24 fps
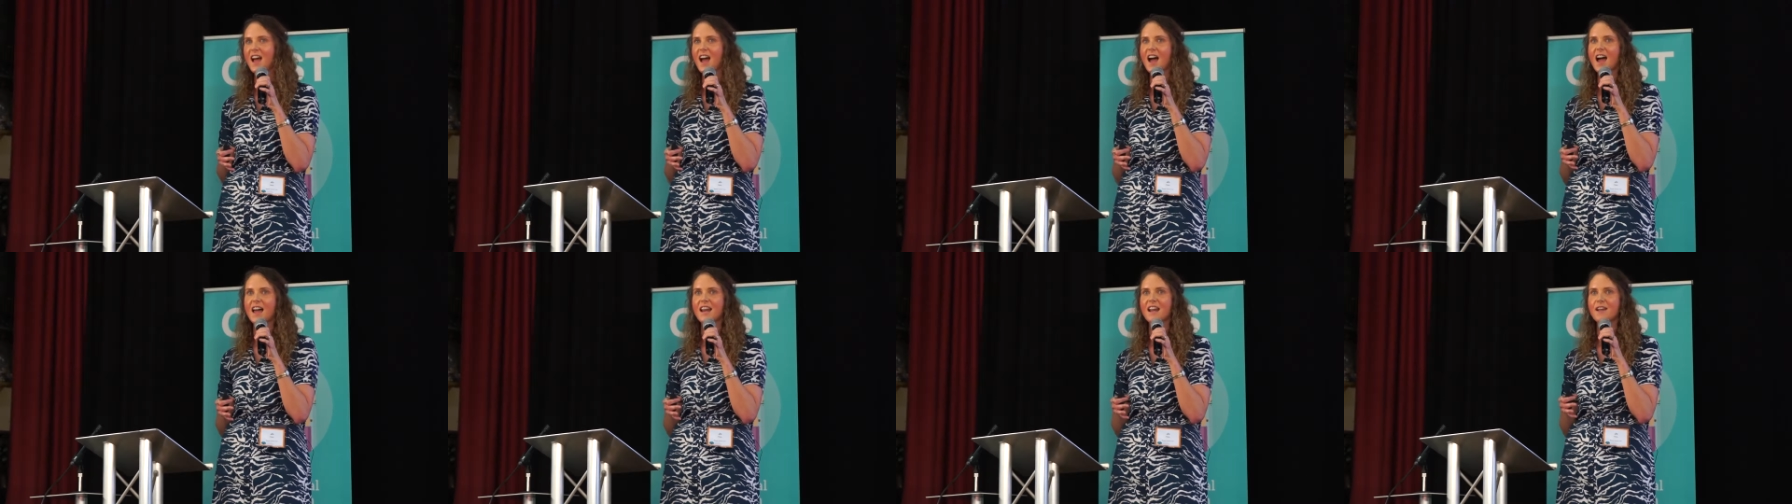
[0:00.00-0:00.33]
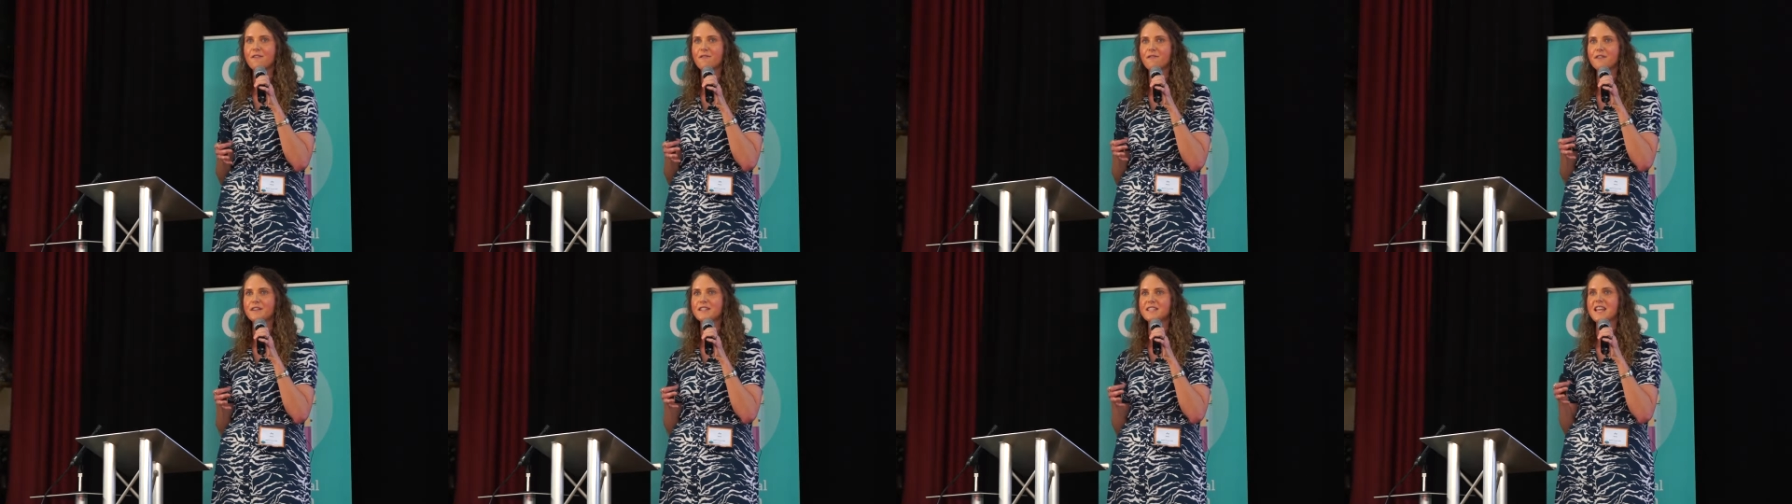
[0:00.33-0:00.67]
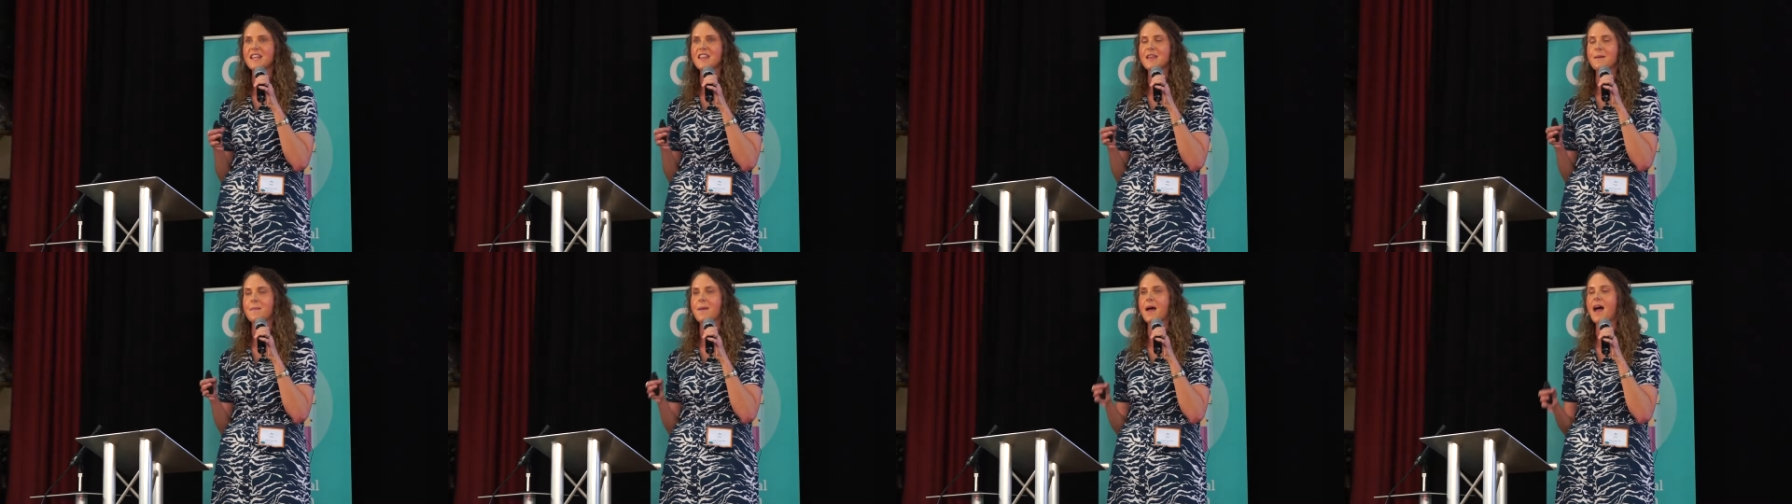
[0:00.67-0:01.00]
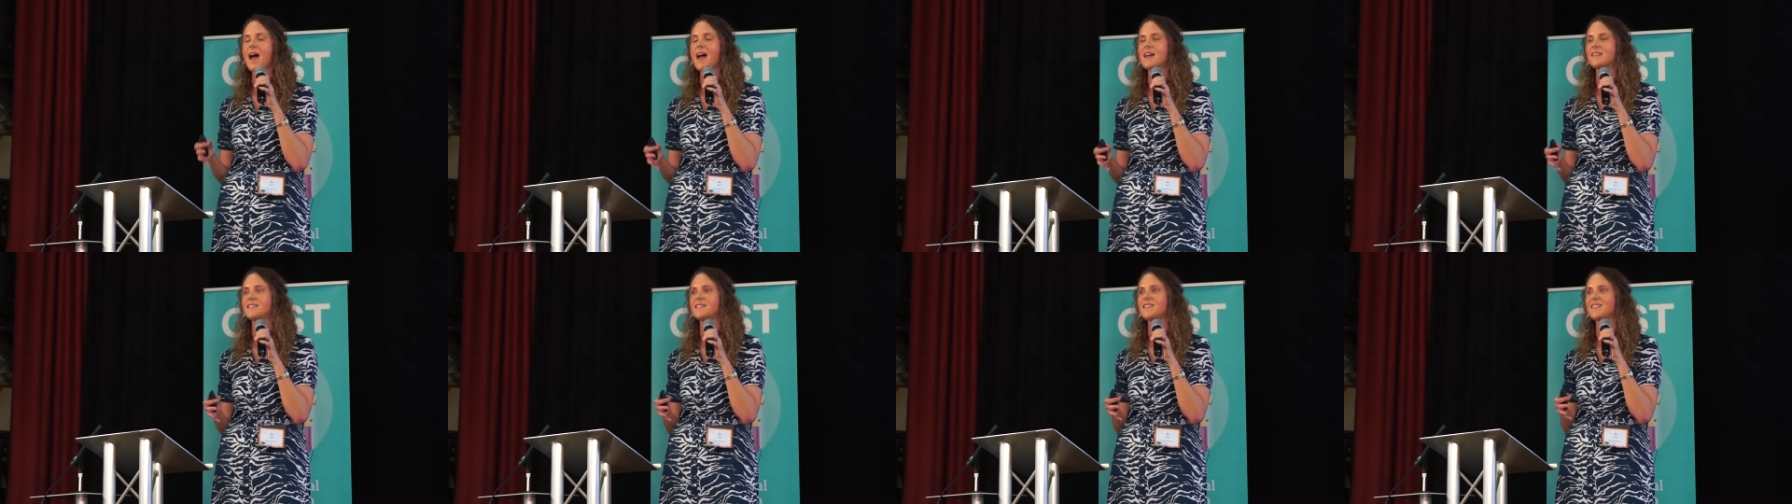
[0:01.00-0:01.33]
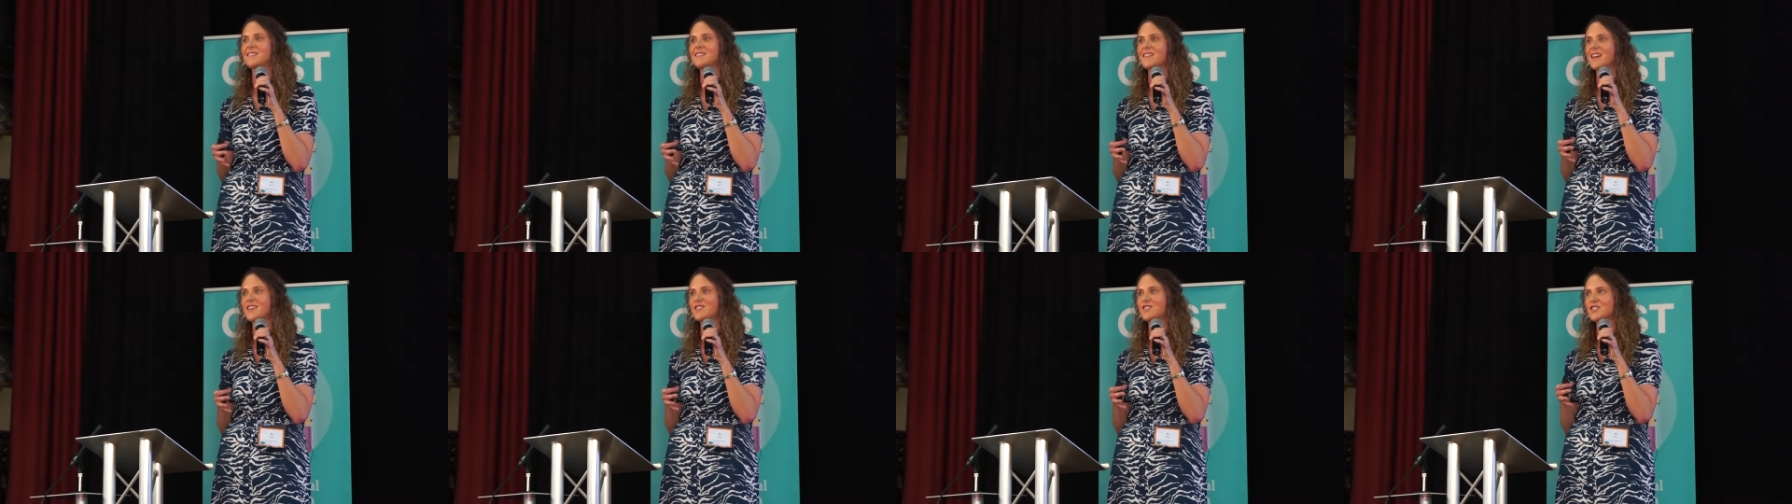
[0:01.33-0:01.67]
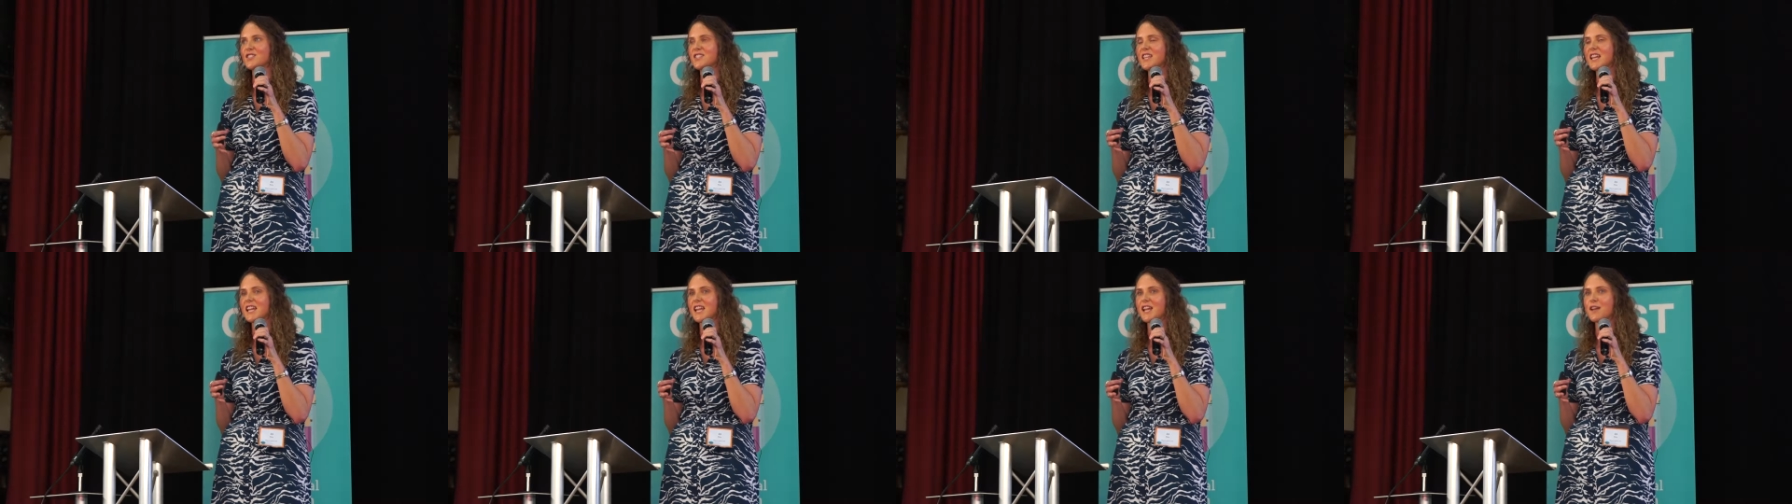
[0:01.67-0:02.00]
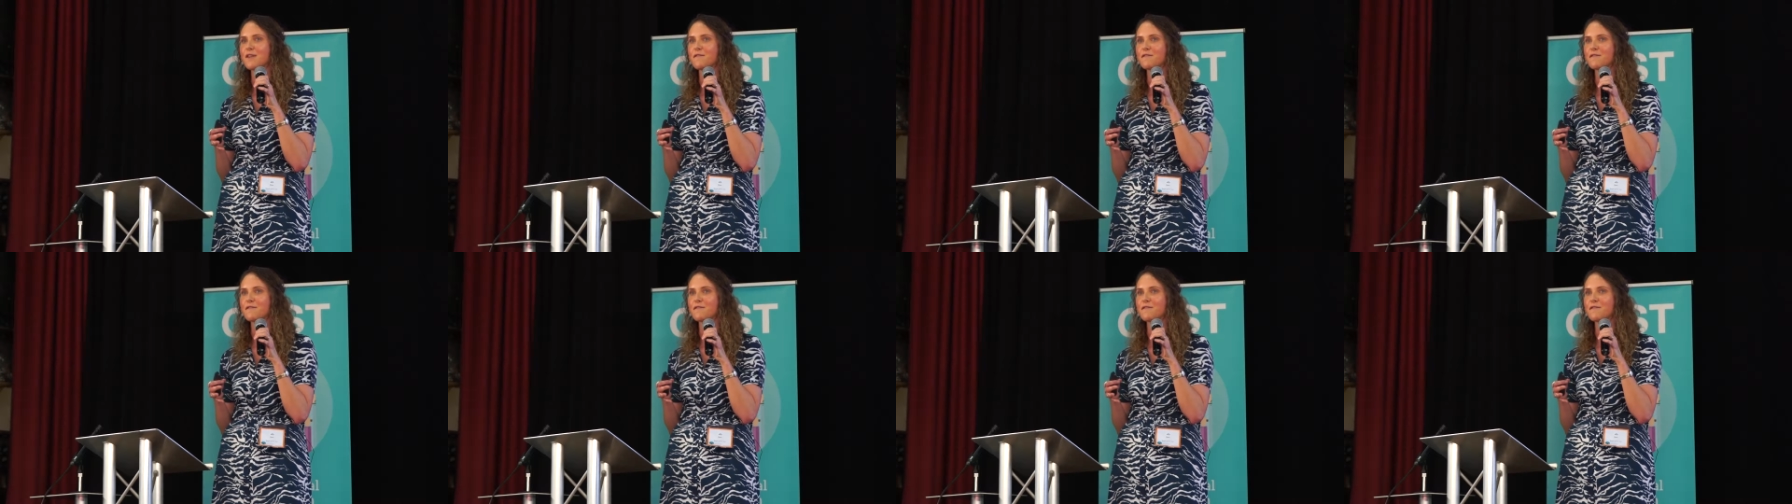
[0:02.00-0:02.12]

And every day that passes, I just think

Exercise brief =>
Omit the pictures and write out the lines above from the one with "[0:01.00-0:01.33]" through the last, unchanged.

Exercise result =>
[0:01.00-0:01.33]
[0:01.33-0:01.67]
[0:01.67-0:02.00]
[0:02.00-0:02.12]

And every day that passes, I just think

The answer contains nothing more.